▸ **EXERCISE BRIEF**
Write the following entries out again exactly, skipping each image.

[Saved entries]
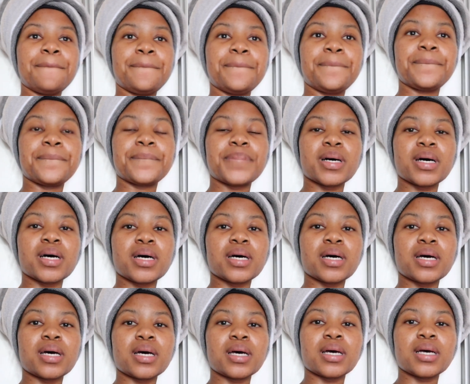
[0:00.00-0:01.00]

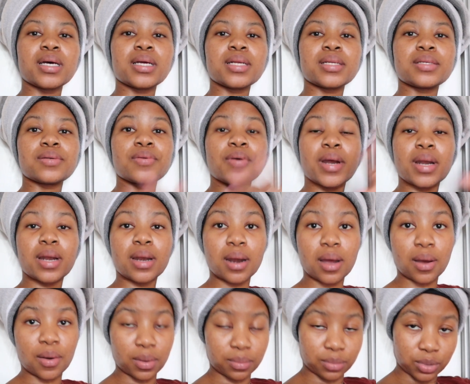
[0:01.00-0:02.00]
But right now,
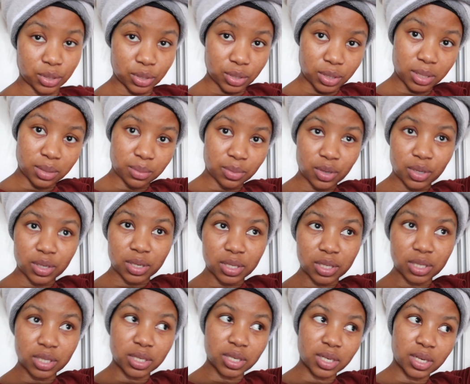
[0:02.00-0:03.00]
I'm still deep
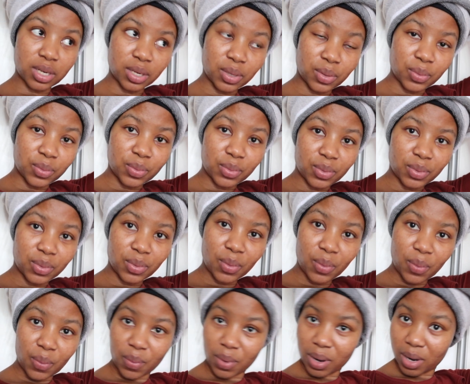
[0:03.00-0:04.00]
conditioning. Ooh,
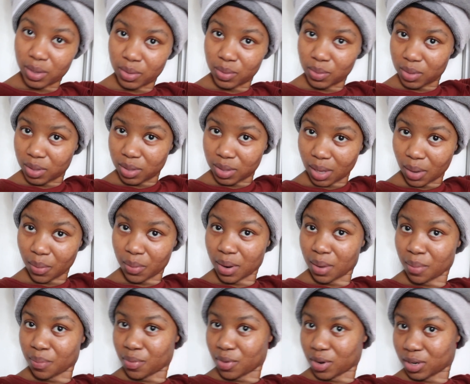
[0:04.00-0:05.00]
when I do this, like when I
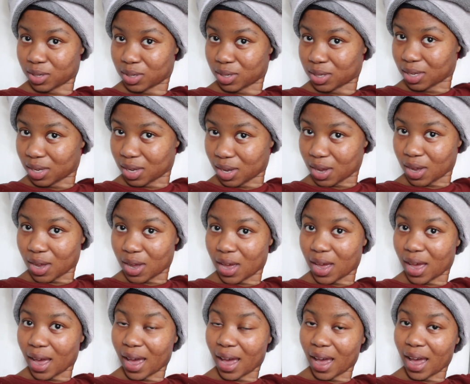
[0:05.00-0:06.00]
press,
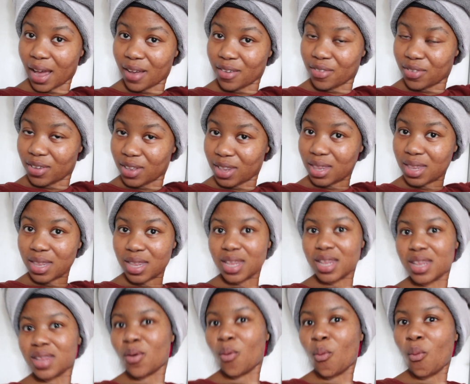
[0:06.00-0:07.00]
I feel the
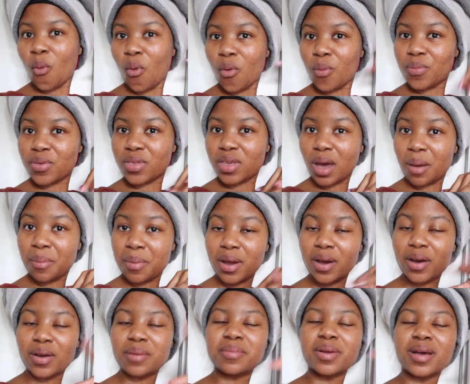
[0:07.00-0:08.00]
warmth coming out.
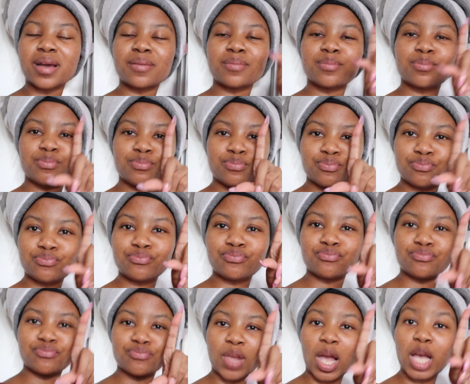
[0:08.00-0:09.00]
I'm like,
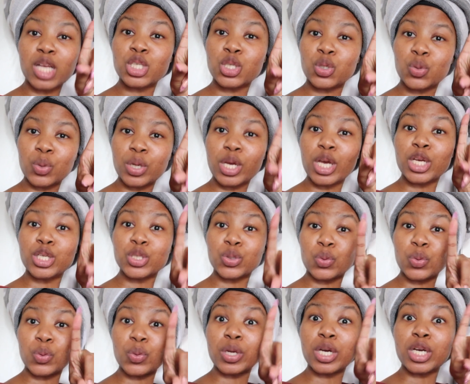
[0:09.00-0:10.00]
it's cooking, it's
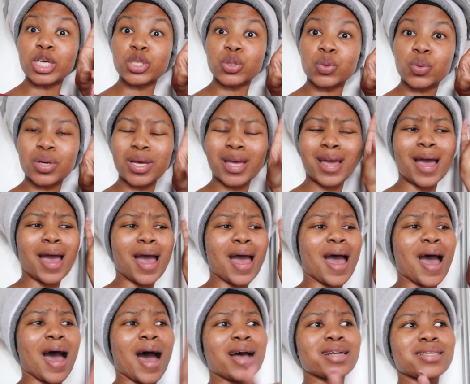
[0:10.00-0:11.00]
cooking, it's cooking.
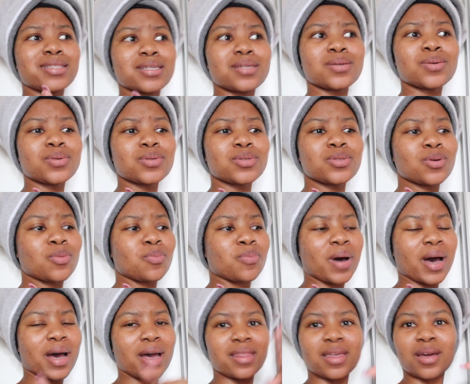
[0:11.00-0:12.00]
I did also buy
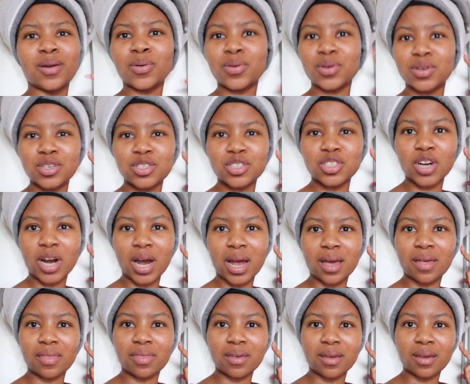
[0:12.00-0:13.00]
that hooded dryer
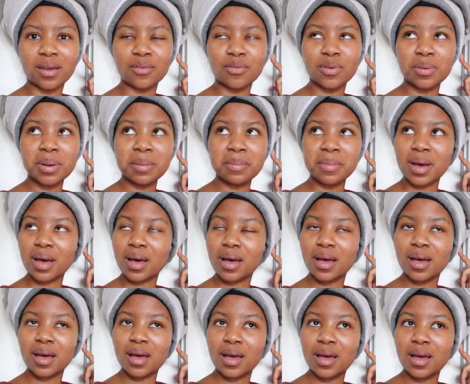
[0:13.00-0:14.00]
thing, remember,
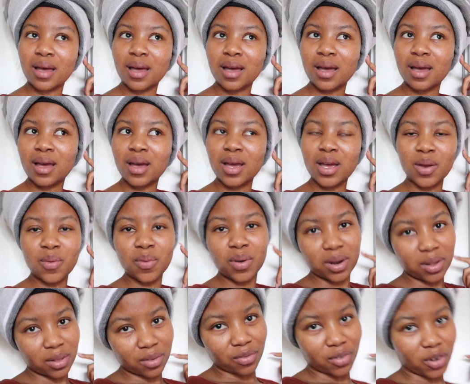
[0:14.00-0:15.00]
in one of the
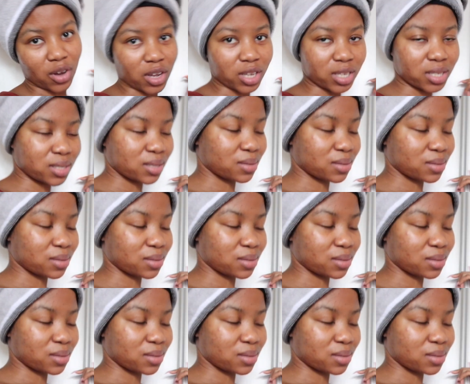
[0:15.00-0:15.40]
vlogs.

▸ **OUTPUT**
[0:00.00-0:01.00]

[0:01.00-0:02.00]
But right now,
[0:02.00-0:03.00]
I'm still deep
[0:03.00-0:04.00]
conditioning. Ooh,
[0:04.00-0:05.00]
when I do this, like when I
[0:05.00-0:06.00]
press,
[0:06.00-0:07.00]
I feel the
[0:07.00-0:08.00]
warmth coming out.
[0:08.00-0:09.00]
I'm like,
[0:09.00-0:10.00]
it's cooking, it's
[0:10.00-0:11.00]
cooking, it's cooking.
[0:11.00-0:12.00]
I did also buy
[0:12.00-0:13.00]
that hooded dryer
[0:13.00-0:14.00]
thing, remember,
[0:14.00-0:15.00]
in one of the
[0:15.00-0:15.40]
vlogs.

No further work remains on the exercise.